Through a partnership between SITA, MIA, Lufthansa and US Customs and Border Protection (CBP), a simple photograph taken at the Lufthansa boarding gate is used to confirm passenger identity and authorization to travel. The facial recognition verification process takes less than two seconds with a 99% match rate. The launch of biometric exit at Miami International follows the airport’s February 2018 opening of the United States’ first fully biometric entry facility in Concourse E, which screens all international arrivals through facial recognition. The introduction of biometrics has reduced processing times by up to 80%. Most recently, Miami International Airport selected SITA to implement biometric boarding at over 130 gates by 2023. San Diego Airport worked with SITA to deploy Smart Path facepods and implemented places an exit control solution in the United States in just a few months. Los Angeles Airport implemented SITA’s self-contained baggage drop system using TVS to bring the same contactless experience to the baggage drop process. Aruba Airport has also implemented biometric boarding of flights en route to the United States to provide this same extended value to its airline partners. In the US alone, SITA will soon support more than 1,000 Smart Path-enabled touchpoints at US airports, providing biometric passenger processing for global airlines and the passengers they serve. No other vendor in the industry offers the depth of experience, world-class solution, service or collaborative approach that the SITA-NEC partnership offers.
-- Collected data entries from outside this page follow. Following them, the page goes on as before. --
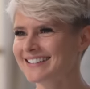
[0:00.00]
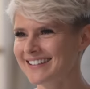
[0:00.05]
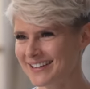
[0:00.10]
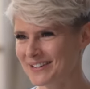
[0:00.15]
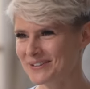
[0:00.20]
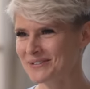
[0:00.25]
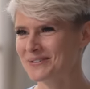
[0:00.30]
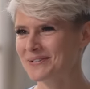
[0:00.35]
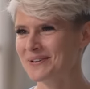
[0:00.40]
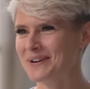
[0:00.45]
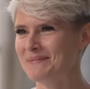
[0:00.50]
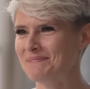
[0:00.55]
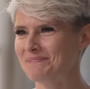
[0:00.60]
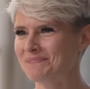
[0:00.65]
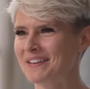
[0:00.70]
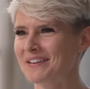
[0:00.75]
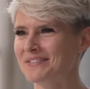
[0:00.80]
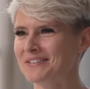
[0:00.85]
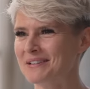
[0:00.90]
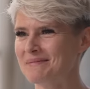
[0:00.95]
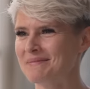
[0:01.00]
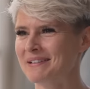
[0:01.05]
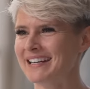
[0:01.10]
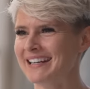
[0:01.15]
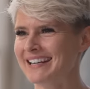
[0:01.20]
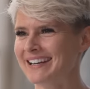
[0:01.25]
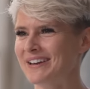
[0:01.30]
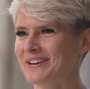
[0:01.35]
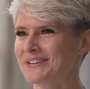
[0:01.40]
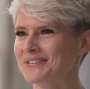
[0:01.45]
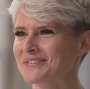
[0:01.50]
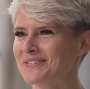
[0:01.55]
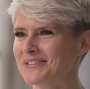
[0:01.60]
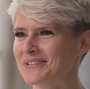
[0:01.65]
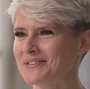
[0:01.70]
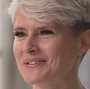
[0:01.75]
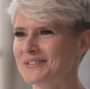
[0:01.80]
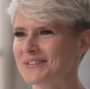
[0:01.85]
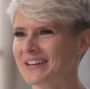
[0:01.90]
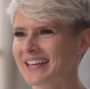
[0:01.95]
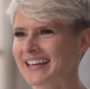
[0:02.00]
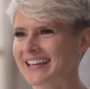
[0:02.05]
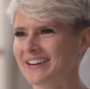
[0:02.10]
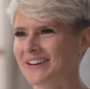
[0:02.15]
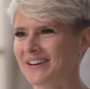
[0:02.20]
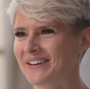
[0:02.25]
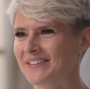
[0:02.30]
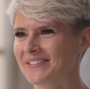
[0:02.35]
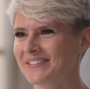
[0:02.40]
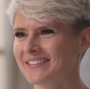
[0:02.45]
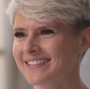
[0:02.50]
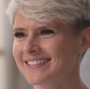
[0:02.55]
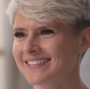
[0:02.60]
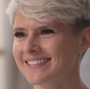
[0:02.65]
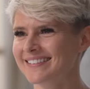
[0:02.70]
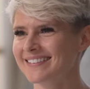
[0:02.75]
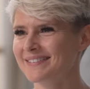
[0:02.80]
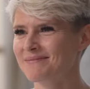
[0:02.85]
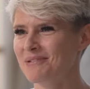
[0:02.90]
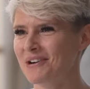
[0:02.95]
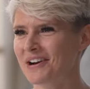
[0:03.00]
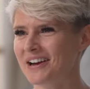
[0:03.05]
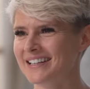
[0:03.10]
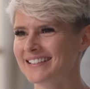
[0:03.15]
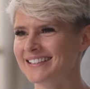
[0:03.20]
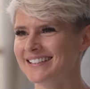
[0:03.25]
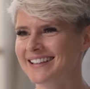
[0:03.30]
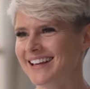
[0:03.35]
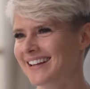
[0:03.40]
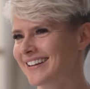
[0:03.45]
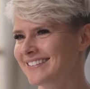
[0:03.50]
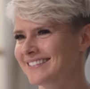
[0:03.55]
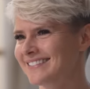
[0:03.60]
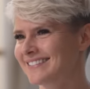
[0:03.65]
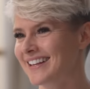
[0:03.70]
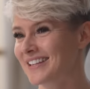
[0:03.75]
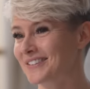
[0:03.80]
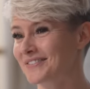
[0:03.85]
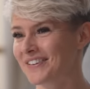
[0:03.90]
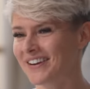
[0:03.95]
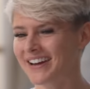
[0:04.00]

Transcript: It's like if some idiot goes for your keynote price, then that'sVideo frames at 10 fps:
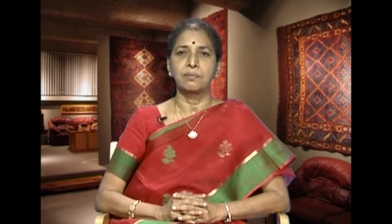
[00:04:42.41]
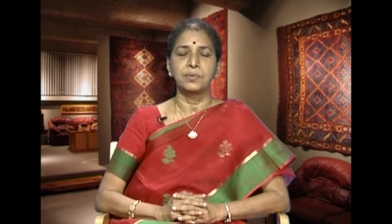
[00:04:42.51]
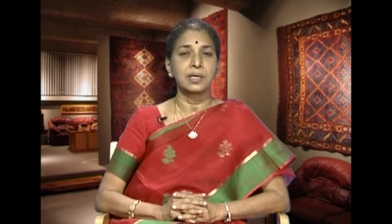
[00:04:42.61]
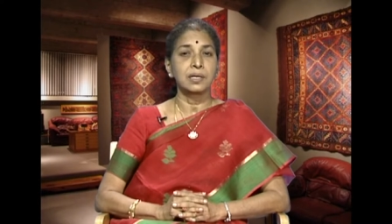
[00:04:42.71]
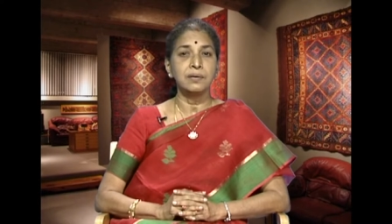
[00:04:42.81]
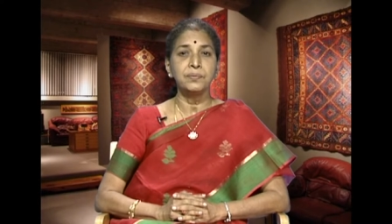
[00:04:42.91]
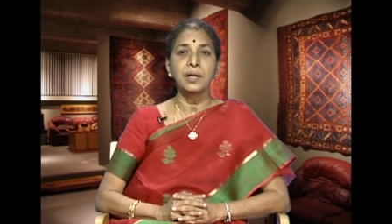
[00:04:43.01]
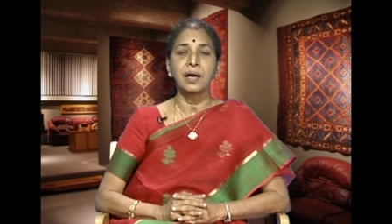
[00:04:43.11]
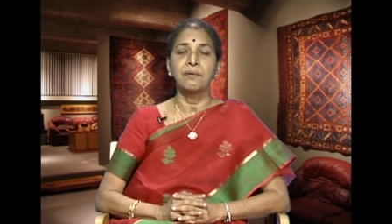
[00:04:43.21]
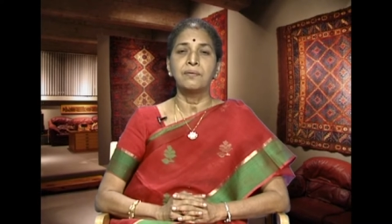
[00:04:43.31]
We can even
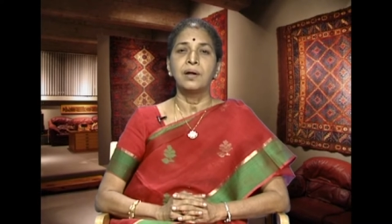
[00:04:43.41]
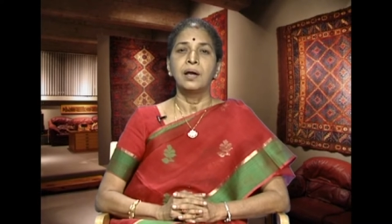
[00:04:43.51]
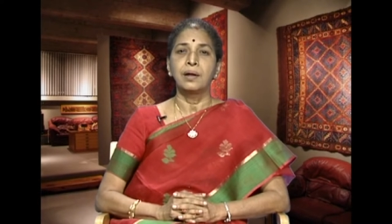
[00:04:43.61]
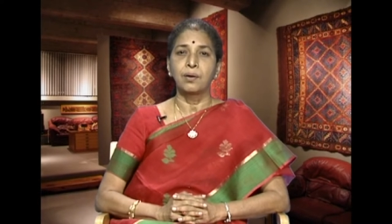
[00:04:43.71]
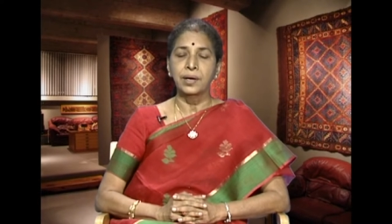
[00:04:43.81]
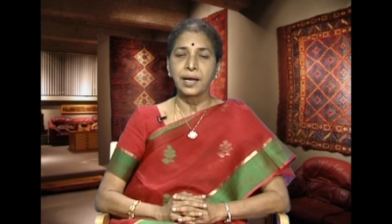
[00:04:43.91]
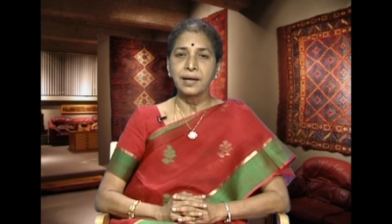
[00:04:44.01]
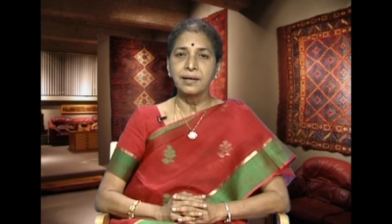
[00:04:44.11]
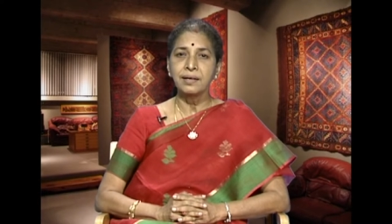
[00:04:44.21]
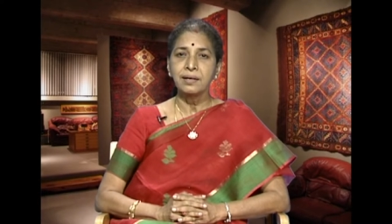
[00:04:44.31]
have an
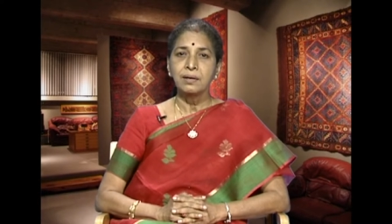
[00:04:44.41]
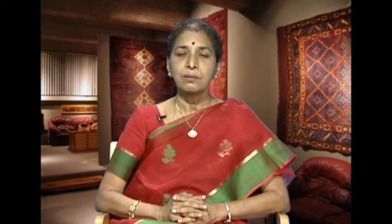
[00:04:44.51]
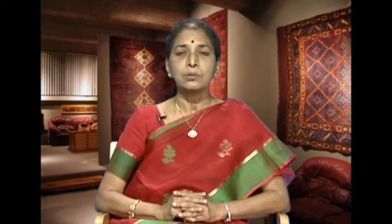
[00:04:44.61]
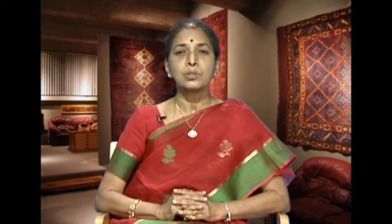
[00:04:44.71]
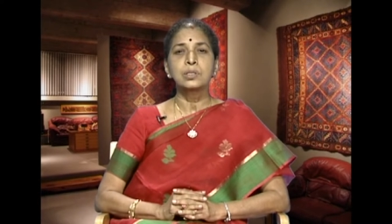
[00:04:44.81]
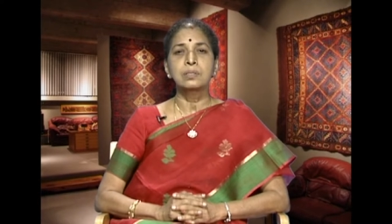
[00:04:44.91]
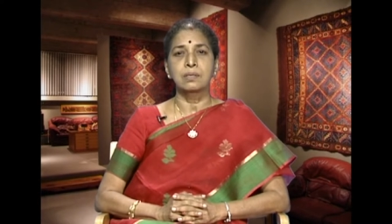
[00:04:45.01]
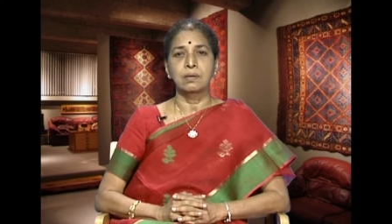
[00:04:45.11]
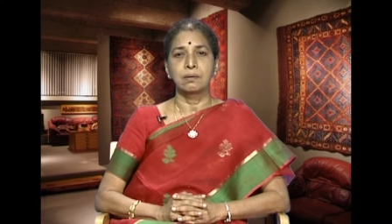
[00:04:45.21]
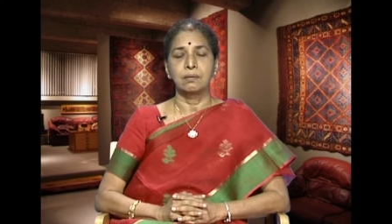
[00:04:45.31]
organdy which is uh,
“CBP is working toward full implementation of biometric exit in the airline environment to represent more than 97% of commercial air travelers departing from the United States.”
 CBP is authorized to collect this information by the Enhanced Border Security and Visa Entry Reform Act of 2002 (Pub. L. 107-173), the Intelligence Reform and Prevention Act of 2004 Terrorism (Pub. L. 108-458) and the Implementation Recommendations of the 9/11 Commission Act of 2007 (Pub. L. 110-53). CBP is required to verify the identity of all travelers.